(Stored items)
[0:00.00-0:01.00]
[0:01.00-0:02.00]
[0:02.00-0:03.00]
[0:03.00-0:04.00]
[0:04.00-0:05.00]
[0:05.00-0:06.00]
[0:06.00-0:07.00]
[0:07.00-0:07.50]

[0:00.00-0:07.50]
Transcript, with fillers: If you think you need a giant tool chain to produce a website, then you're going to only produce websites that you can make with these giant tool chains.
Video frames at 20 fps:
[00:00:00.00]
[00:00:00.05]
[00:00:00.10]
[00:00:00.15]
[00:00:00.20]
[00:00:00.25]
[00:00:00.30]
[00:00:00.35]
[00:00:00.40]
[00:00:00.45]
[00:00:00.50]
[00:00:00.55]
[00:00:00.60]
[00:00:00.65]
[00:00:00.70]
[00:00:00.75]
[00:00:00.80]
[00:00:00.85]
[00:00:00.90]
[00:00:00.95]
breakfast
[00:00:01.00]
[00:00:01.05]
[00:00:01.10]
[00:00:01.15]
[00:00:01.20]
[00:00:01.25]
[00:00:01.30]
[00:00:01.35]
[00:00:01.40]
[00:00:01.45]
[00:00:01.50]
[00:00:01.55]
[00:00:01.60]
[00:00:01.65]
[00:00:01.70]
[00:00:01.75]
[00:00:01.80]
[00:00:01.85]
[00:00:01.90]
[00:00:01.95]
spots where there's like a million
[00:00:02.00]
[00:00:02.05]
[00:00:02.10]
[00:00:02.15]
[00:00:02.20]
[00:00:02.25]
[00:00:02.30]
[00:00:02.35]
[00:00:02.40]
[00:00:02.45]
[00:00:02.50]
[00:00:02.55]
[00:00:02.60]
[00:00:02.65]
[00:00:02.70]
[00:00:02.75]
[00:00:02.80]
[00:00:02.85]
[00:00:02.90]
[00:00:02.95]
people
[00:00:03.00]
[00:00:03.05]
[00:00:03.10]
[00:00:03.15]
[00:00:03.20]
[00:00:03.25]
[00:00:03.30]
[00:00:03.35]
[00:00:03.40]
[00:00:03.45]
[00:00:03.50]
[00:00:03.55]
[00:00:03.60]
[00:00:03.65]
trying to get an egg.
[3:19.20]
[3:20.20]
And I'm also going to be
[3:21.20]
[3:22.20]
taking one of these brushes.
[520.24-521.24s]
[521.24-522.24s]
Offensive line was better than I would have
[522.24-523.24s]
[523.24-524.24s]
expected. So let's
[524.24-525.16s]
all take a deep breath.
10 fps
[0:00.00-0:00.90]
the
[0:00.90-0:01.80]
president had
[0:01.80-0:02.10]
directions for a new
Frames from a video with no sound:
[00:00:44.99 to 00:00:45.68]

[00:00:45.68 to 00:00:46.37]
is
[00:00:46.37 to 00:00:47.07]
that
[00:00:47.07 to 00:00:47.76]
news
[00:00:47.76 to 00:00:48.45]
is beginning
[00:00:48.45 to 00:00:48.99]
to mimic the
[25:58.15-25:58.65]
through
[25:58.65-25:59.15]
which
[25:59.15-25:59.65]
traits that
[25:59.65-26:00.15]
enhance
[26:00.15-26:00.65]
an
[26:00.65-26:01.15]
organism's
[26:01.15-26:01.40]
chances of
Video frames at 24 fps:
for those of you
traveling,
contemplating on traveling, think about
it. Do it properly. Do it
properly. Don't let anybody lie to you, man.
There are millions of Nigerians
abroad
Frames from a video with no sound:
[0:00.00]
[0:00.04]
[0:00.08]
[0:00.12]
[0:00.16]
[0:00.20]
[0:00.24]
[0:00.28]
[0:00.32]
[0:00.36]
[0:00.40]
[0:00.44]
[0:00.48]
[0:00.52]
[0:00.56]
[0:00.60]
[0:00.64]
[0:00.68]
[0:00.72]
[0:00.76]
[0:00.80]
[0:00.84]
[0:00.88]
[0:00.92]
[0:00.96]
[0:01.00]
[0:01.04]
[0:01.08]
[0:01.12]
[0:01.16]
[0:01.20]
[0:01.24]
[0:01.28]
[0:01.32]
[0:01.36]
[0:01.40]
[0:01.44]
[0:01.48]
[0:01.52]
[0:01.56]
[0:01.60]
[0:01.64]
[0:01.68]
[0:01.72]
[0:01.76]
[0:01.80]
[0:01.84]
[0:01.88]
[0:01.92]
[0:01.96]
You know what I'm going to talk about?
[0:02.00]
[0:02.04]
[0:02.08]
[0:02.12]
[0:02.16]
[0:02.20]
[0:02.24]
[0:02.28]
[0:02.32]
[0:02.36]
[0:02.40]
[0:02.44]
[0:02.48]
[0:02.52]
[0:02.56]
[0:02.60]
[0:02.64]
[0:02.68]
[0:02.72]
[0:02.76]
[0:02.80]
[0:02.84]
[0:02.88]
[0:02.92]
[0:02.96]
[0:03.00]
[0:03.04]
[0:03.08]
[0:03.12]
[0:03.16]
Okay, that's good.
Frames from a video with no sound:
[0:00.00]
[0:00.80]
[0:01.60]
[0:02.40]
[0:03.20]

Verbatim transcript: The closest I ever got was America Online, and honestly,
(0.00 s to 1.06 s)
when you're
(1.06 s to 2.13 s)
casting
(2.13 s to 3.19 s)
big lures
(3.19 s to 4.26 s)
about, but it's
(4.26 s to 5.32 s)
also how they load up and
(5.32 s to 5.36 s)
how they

WORK REQUEST: All of the entries must be given again, word for word.

TASK OUTPUT:
[0:00.00-0:01.00]
[0:01.00-0:02.00]
[0:02.00-0:03.00]
[0:03.00-0:04.00]
[0:04.00-0:05.00]
[0:05.00-0:06.00]
[0:06.00-0:07.00]
[0:07.00-0:07.50]

[0:00.00-0:07.50]
Transcript, with fillers: If you think you need a giant tool chain to produce a website, then you're going to only produce websites that you can make with these giant tool chains.
Video frames at 20 fps:
[00:00:00.00]
[00:00:00.05]
[00:00:00.10]
[00:00:00.15]
[00:00:00.20]
[00:00:00.25]
[00:00:00.30]
[00:00:00.35]
[00:00:00.40]
[00:00:00.45]
[00:00:00.50]
[00:00:00.55]
[00:00:00.60]
[00:00:00.65]
[00:00:00.70]
[00:00:00.75]
[00:00:00.80]
[00:00:00.85]
[00:00:00.90]
[00:00:00.95]
breakfast
[00:00:01.00]
[00:00:01.05]
[00:00:01.10]
[00:00:01.15]
[00:00:01.20]
[00:00:01.25]
[00:00:01.30]
[00:00:01.35]
[00:00:01.40]
[00:00:01.45]
[00:00:01.50]
[00:00:01.55]
[00:00:01.60]
[00:00:01.65]
[00:00:01.70]
[00:00:01.75]
[00:00:01.80]
[00:00:01.85]
[00:00:01.90]
[00:00:01.95]
spots where there's like a million
[00:00:02.00]
[00:00:02.05]
[00:00:02.10]
[00:00:02.15]
[00:00:02.20]
[00:00:02.25]
[00:00:02.30]
[00:00:02.35]
[00:00:02.40]
[00:00:02.45]
[00:00:02.50]
[00:00:02.55]
[00:00:02.60]
[00:00:02.65]
[00:00:02.70]
[00:00:02.75]
[00:00:02.80]
[00:00:02.85]
[00:00:02.90]
[00:00:02.95]
people
[00:00:03.00]
[00:00:03.05]
[00:00:03.10]
[00:00:03.15]
[00:00:03.20]
[00:00:03.25]
[00:00:03.30]
[00:00:03.35]
[00:00:03.40]
[00:00:03.45]
[00:00:03.50]
[00:00:03.55]
[00:00:03.60]
[00:00:03.65]
trying to get an egg.
[3:19.20]
[3:20.20]
And I'm also going to be
[3:21.20]
[3:22.20]
taking one of these brushes.
[520.24-521.24s]
[521.24-522.24s]
Offensive line was better than I would have
[522.24-523.24s]
[523.24-524.24s]
expected. So let's
[524.24-525.16s]
all take a deep breath.
10 fps
[0:00.00-0:00.90]
the
[0:00.90-0:01.80]
president had
[0:01.80-0:02.10]
directions for a new
Frames from a video with no sound:
[00:00:44.99 to 00:00:45.68]

[00:00:45.68 to 00:00:46.37]
is
[00:00:46.37 to 00:00:47.07]
that
[00:00:47.07 to 00:00:47.76]
news
[00:00:47.76 to 00:00:48.45]
is beginning
[00:00:48.45 to 00:00:48.99]
to mimic the
[25:58.15-25:58.65]
through
[25:58.65-25:59.15]
which
[25:59.15-25:59.65]
traits that
[25:59.65-26:00.15]
enhance
[26:00.15-26:00.65]
an
[26:00.65-26:01.15]
organism's
[26:01.15-26:01.40]
chances of
Video frames at 24 fps:
for those of you
traveling,
contemplating on traveling, think about
it. Do it properly. Do it
properly. Don't let anybody lie to you, man.
There are millions of Nigerians
abroad
Frames from a video with no sound:
[0:00.00]
[0:00.04]
[0:00.08]
[0:00.12]
[0:00.16]
[0:00.20]
[0:00.24]
[0:00.28]
[0:00.32]
[0:00.36]
[0:00.40]
[0:00.44]
[0:00.48]
[0:00.52]
[0:00.56]
[0:00.60]
[0:00.64]
[0:00.68]
[0:00.72]
[0:00.76]
[0:00.80]
[0:00.84]
[0:00.88]
[0:00.92]
[0:00.96]
[0:01.00]
[0:01.04]
[0:01.08]
[0:01.12]
[0:01.16]
[0:01.20]
[0:01.24]
[0:01.28]
[0:01.32]
[0:01.36]
[0:01.40]
[0:01.44]
[0:01.48]
[0:01.52]
[0:01.56]
[0:01.60]
[0:01.64]
[0:01.68]
[0:01.72]
[0:01.76]
[0:01.80]
[0:01.84]
[0:01.88]
[0:01.92]
[0:01.96]
You know what I'm going to talk about?
[0:02.00]
[0:02.04]
[0:02.08]
[0:02.12]
[0:02.16]
[0:02.20]
[0:02.24]
[0:02.28]
[0:02.32]
[0:02.36]
[0:02.40]
[0:02.44]
[0:02.48]
[0:02.52]
[0:02.56]
[0:02.60]
[0:02.64]
[0:02.68]
[0:02.72]
[0:02.76]
[0:02.80]
[0:02.84]
[0:02.88]
[0:02.92]
[0:02.96]
[0:03.00]
[0:03.04]
[0:03.08]
[0:03.12]
[0:03.16]
Okay, that's good.
Frames from a video with no sound:
[0:00.00]
[0:00.80]
[0:01.60]
[0:02.40]
[0:03.20]

Verbatim transcript: The closest I ever got was America Online, and honestly,
(0.00 s to 1.06 s)
when you're
(1.06 s to 2.13 s)
casting
(2.13 s to 3.19 s)
big lures
(3.19 s to 4.26 s)
about, but it's
(4.26 s to 5.32 s)
also how they load up and
(5.32 s to 5.36 s)
how they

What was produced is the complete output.